Each ward elects one Member of the County Assembly (MCA) who represents them in the County Assembly for 5-year term.

==Internet services==
Internet services are available through several internet cafes in town and there is 4G mobile phone coverage in Voi and its surroundings.

== In fiction ==
Voi features as a setting for two levels of the first-person shooter Xbox 360 console game Halo 3. Halo 3 takes place late in the year 2552, wherein Voi is depicted as formerly having been a heavily industrialized, sprawling city — vastly different from the real and present Voi. According to the backstory, the nearby city of Mombasa, renamed New Mombasa, has become a final port of call for spacefaring traffic. To take advantage of its fortuitous proximity to New Mombasa, Voi refocused its resources from agriculture and tourism to the more lucrative pursuit of heavy industry. This shift resulted in major expansion of the town, which eventually absorbed the surrounding towns of Gutini, Ikanga, and Mariwenyi. The geography of the area has also been altered in the fictional version of Voi. Global warming has caused massive flooding of plains around the city of New Mombasa. Rather than a catastrophe, authorities viewed this event as an opportunity, and excavated a channel leading far inland to Voi. As a result, Voi became an inland port city, subsidising road transport of cargo to New Mombasa.

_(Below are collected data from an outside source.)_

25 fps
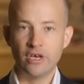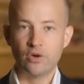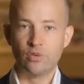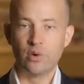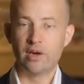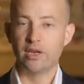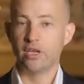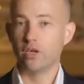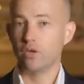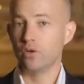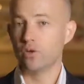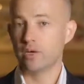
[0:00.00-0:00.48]

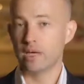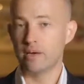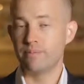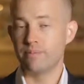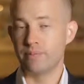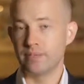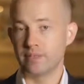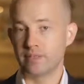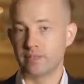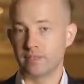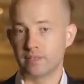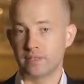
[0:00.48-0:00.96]
When you look
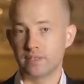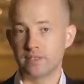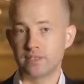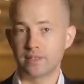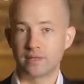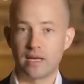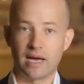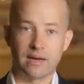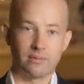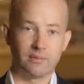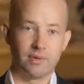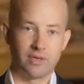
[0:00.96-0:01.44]
at
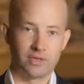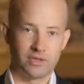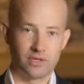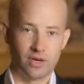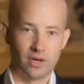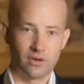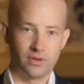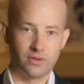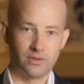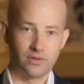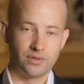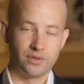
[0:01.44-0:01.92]
businesses like
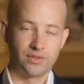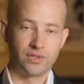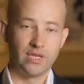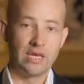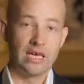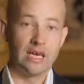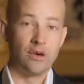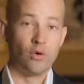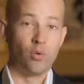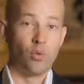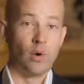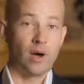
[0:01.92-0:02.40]
McDonald's,
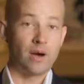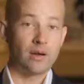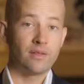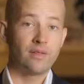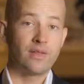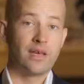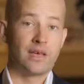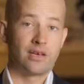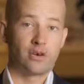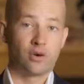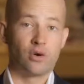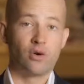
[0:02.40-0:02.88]
one of
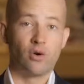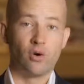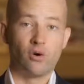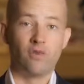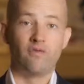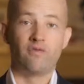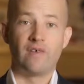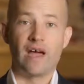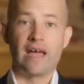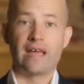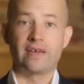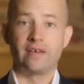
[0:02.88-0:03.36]
their
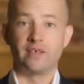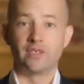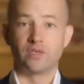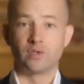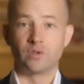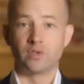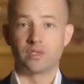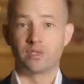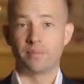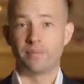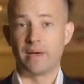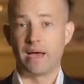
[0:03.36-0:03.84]
core
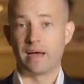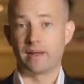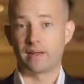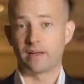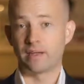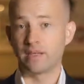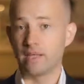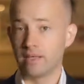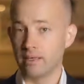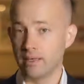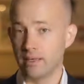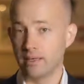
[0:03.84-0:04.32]
values was about
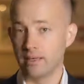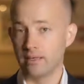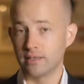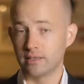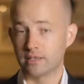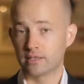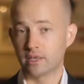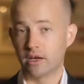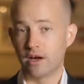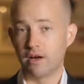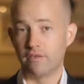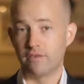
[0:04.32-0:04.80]

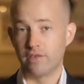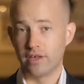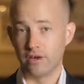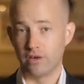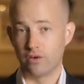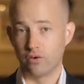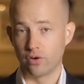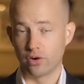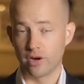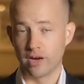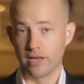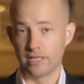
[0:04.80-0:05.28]
cleanliness of
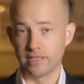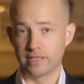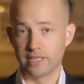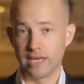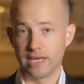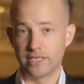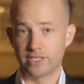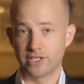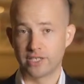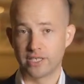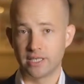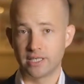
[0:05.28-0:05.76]
their
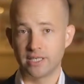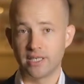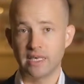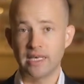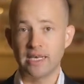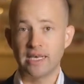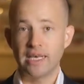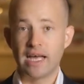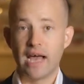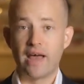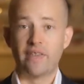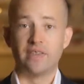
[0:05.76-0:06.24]
organization,
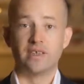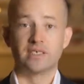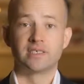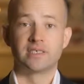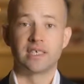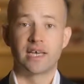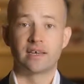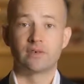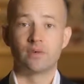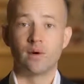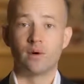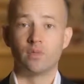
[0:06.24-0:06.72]
and the
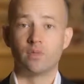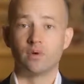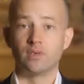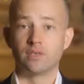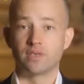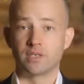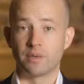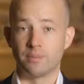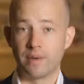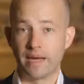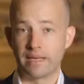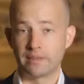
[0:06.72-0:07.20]
second one
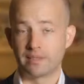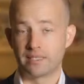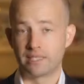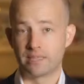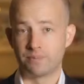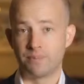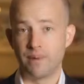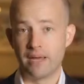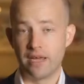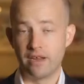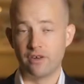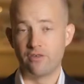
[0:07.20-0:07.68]
was about
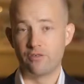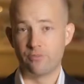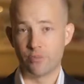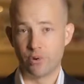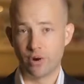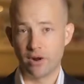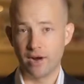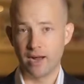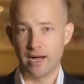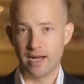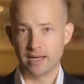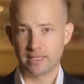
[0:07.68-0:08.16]
speed of
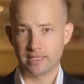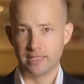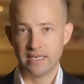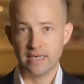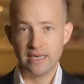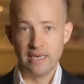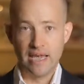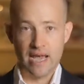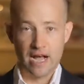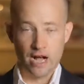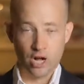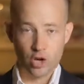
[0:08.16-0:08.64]
product.
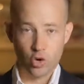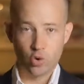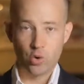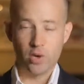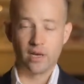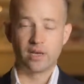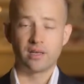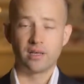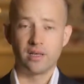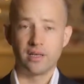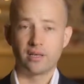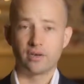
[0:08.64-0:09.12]
How
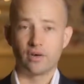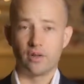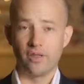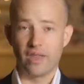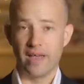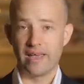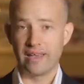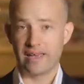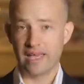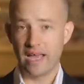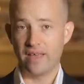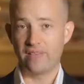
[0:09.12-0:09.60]
quickly could
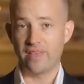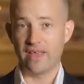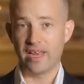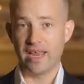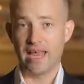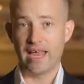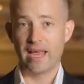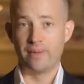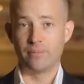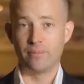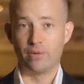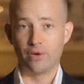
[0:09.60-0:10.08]
they get that
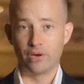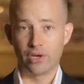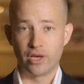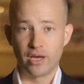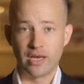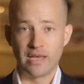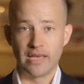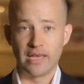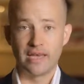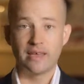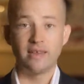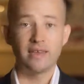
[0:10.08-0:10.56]

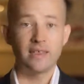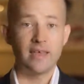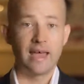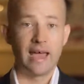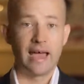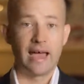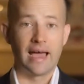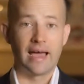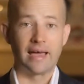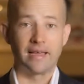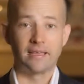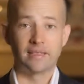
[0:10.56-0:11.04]
hamburger into your
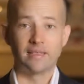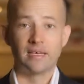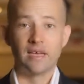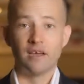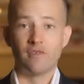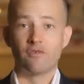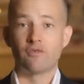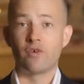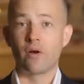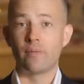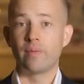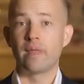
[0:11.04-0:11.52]
hand
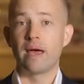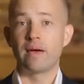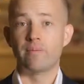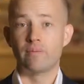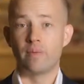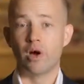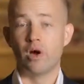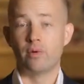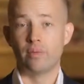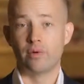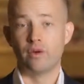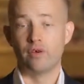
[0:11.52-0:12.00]
from
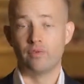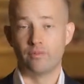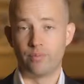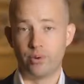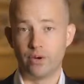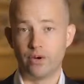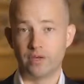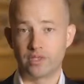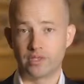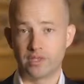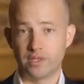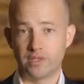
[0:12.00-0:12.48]
that moment of
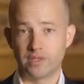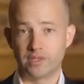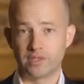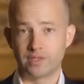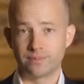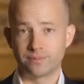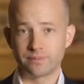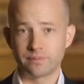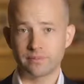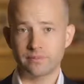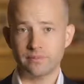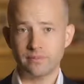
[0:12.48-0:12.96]
purchase?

By the time of the events in the game, Voi has been almost entirely destroyed by ruthless excavation by the Covenant, the invading extraterrestrial enemy of humanity. Only an extant sliver of warehouse complexes, which hints at the former existence of Voi, is encountered within the game. The Taita Hills to the west are also used extensively in other levels within the game. A subterranean military base, known as Crow's Nest, is located in one of the Taita hills, specifically Chawia hill, located between Mlegwa and Mwatate.